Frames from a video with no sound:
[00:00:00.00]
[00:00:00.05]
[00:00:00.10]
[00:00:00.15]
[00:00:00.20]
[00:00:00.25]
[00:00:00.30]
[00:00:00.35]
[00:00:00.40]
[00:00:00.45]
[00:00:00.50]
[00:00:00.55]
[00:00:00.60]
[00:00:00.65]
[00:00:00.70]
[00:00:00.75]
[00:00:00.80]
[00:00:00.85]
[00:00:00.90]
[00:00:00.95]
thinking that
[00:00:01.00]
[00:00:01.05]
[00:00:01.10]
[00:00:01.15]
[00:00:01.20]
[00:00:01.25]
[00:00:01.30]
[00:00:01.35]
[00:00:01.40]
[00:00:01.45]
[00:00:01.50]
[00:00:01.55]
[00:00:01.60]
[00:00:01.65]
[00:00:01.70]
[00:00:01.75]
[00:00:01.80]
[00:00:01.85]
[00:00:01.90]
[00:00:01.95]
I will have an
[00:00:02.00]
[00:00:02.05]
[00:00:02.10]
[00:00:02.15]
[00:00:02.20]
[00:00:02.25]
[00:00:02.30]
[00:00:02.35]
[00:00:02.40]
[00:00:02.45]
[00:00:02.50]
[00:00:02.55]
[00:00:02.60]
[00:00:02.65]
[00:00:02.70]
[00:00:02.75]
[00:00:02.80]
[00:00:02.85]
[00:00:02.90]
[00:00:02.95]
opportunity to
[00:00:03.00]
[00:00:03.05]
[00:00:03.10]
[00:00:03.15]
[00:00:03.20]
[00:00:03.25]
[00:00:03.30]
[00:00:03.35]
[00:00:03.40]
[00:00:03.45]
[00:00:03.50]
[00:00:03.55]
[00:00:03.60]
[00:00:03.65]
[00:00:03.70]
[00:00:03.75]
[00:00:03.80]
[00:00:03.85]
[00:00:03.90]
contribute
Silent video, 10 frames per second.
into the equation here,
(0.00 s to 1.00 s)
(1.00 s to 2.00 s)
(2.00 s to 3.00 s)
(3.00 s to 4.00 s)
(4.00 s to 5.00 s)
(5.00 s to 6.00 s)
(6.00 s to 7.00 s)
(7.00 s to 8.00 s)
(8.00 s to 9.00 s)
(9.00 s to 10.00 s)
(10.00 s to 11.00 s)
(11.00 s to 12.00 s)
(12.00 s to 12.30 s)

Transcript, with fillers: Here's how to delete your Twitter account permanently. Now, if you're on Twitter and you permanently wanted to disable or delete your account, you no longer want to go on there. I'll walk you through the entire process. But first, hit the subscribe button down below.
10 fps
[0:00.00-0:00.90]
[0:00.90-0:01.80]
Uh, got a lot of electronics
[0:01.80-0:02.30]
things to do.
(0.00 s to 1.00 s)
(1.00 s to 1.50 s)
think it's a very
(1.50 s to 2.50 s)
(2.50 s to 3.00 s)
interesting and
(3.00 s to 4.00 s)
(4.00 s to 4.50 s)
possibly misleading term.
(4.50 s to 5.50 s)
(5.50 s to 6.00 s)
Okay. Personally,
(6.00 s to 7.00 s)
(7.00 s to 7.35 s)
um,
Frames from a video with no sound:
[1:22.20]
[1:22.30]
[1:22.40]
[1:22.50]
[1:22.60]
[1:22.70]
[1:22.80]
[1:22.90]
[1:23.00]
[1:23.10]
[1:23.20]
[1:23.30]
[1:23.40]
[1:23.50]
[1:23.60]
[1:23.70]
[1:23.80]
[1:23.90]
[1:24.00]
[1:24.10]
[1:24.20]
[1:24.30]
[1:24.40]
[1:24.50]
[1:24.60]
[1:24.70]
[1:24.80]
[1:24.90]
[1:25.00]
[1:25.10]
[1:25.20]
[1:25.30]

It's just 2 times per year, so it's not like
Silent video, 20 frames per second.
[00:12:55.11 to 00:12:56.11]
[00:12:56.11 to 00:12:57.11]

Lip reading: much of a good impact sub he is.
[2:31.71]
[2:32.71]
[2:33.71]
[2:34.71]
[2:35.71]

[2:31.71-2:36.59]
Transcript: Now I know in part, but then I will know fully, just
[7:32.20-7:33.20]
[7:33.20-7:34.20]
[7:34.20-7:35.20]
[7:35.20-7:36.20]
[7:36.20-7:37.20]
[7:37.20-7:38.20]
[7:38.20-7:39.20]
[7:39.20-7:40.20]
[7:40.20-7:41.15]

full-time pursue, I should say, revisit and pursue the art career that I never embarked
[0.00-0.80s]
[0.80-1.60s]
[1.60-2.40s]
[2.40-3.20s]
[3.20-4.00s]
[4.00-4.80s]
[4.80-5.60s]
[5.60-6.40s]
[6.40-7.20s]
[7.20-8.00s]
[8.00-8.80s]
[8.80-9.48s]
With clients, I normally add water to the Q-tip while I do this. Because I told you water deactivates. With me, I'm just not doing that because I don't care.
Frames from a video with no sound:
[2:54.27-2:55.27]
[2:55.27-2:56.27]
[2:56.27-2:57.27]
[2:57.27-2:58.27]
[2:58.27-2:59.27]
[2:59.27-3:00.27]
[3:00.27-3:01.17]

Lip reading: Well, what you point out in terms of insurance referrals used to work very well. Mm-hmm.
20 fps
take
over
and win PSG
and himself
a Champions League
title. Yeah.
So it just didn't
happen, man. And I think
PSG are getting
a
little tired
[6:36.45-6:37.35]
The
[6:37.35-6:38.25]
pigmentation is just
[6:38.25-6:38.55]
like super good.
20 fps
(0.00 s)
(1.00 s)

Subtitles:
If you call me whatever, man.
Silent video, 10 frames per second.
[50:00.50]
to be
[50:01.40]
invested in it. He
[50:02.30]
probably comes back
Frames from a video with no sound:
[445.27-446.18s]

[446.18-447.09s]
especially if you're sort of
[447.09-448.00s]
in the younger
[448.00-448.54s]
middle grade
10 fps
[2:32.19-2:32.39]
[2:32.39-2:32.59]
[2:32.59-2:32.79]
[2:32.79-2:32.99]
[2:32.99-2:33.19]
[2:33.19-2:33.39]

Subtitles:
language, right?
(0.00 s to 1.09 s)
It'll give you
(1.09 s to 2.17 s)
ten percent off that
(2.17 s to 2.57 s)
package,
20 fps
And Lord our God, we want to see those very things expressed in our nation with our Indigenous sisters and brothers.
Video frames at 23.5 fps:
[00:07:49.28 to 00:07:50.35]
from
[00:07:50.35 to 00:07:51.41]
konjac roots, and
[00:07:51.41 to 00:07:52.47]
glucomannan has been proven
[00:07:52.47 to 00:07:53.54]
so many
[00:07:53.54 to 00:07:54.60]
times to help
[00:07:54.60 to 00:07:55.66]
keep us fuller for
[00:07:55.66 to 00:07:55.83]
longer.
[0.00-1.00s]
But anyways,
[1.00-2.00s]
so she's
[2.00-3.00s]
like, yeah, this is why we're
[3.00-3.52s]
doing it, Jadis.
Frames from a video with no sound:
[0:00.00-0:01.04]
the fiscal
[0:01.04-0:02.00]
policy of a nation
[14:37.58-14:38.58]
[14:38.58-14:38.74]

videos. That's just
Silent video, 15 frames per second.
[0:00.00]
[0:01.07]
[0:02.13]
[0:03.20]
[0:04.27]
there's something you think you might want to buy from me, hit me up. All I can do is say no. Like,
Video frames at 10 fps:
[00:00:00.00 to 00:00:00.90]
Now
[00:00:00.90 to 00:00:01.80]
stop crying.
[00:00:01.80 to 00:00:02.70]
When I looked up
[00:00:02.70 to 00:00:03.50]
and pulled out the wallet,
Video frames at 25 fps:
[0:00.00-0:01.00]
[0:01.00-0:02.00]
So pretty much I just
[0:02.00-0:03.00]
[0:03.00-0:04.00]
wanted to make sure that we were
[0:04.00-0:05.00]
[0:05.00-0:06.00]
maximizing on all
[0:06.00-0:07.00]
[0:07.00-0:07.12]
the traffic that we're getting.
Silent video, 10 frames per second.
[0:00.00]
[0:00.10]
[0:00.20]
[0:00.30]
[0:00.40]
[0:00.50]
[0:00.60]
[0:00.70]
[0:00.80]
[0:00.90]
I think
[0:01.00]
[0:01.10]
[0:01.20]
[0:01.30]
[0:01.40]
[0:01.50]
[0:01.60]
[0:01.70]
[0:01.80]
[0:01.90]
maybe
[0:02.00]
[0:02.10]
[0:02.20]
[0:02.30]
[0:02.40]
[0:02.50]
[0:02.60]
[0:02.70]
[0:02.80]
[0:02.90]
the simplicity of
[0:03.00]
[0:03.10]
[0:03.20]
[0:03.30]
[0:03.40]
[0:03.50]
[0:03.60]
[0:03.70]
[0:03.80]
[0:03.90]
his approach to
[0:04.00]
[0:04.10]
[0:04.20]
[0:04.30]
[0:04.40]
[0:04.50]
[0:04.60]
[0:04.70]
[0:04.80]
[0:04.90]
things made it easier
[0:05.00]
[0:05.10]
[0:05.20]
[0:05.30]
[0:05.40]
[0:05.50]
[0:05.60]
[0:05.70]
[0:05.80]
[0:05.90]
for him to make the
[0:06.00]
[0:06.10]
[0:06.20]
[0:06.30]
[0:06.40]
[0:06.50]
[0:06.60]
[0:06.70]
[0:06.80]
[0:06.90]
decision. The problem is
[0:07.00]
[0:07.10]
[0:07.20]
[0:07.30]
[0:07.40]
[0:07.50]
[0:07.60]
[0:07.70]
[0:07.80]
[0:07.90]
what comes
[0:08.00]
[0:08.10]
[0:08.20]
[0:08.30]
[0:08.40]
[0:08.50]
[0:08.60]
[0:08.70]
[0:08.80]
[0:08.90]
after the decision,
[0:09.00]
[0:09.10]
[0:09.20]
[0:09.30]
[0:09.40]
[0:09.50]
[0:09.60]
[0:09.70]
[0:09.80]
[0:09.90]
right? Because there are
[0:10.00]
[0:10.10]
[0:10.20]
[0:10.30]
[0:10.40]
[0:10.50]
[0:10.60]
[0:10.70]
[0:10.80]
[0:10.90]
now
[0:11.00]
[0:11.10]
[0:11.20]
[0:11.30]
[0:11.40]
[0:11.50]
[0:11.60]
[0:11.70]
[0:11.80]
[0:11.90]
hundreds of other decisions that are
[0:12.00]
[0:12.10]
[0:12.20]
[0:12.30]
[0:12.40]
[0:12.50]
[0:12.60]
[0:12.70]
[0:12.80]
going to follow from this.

__About this exercise__.
Your answer must be the lines above, unchanged, from the first one through the line that holds "(2.00 s to 3.00 s)", inclusive, and no others.

__Expected answer__.
Frames from a video with no sound:
[00:00:00.00]
[00:00:00.05]
[00:00:00.10]
[00:00:00.15]
[00:00:00.20]
[00:00:00.25]
[00:00:00.30]
[00:00:00.35]
[00:00:00.40]
[00:00:00.45]
[00:00:00.50]
[00:00:00.55]
[00:00:00.60]
[00:00:00.65]
[00:00:00.70]
[00:00:00.75]
[00:00:00.80]
[00:00:00.85]
[00:00:00.90]
[00:00:00.95]
thinking that
[00:00:01.00]
[00:00:01.05]
[00:00:01.10]
[00:00:01.15]
[00:00:01.20]
[00:00:01.25]
[00:00:01.30]
[00:00:01.35]
[00:00:01.40]
[00:00:01.45]
[00:00:01.50]
[00:00:01.55]
[00:00:01.60]
[00:00:01.65]
[00:00:01.70]
[00:00:01.75]
[00:00:01.80]
[00:00:01.85]
[00:00:01.90]
[00:00:01.95]
I will have an
[00:00:02.00]
[00:00:02.05]
[00:00:02.10]
[00:00:02.15]
[00:00:02.20]
[00:00:02.25]
[00:00:02.30]
[00:00:02.35]
[00:00:02.40]
[00:00:02.45]
[00:00:02.50]
[00:00:02.55]
[00:00:02.60]
[00:00:02.65]
[00:00:02.70]
[00:00:02.75]
[00:00:02.80]
[00:00:02.85]
[00:00:02.90]
[00:00:02.95]
opportunity to
[00:00:03.00]
[00:00:03.05]
[00:00:03.10]
[00:00:03.15]
[00:00:03.20]
[00:00:03.25]
[00:00:03.30]
[00:00:03.35]
[00:00:03.40]
[00:00:03.45]
[00:00:03.50]
[00:00:03.55]
[00:00:03.60]
[00:00:03.65]
[00:00:03.70]
[00:00:03.75]
[00:00:03.80]
[00:00:03.85]
[00:00:03.90]
contribute
Silent video, 10 frames per second.
into the equation here,
(0.00 s to 1.00 s)
(1.00 s to 2.00 s)
(2.00 s to 3.00 s)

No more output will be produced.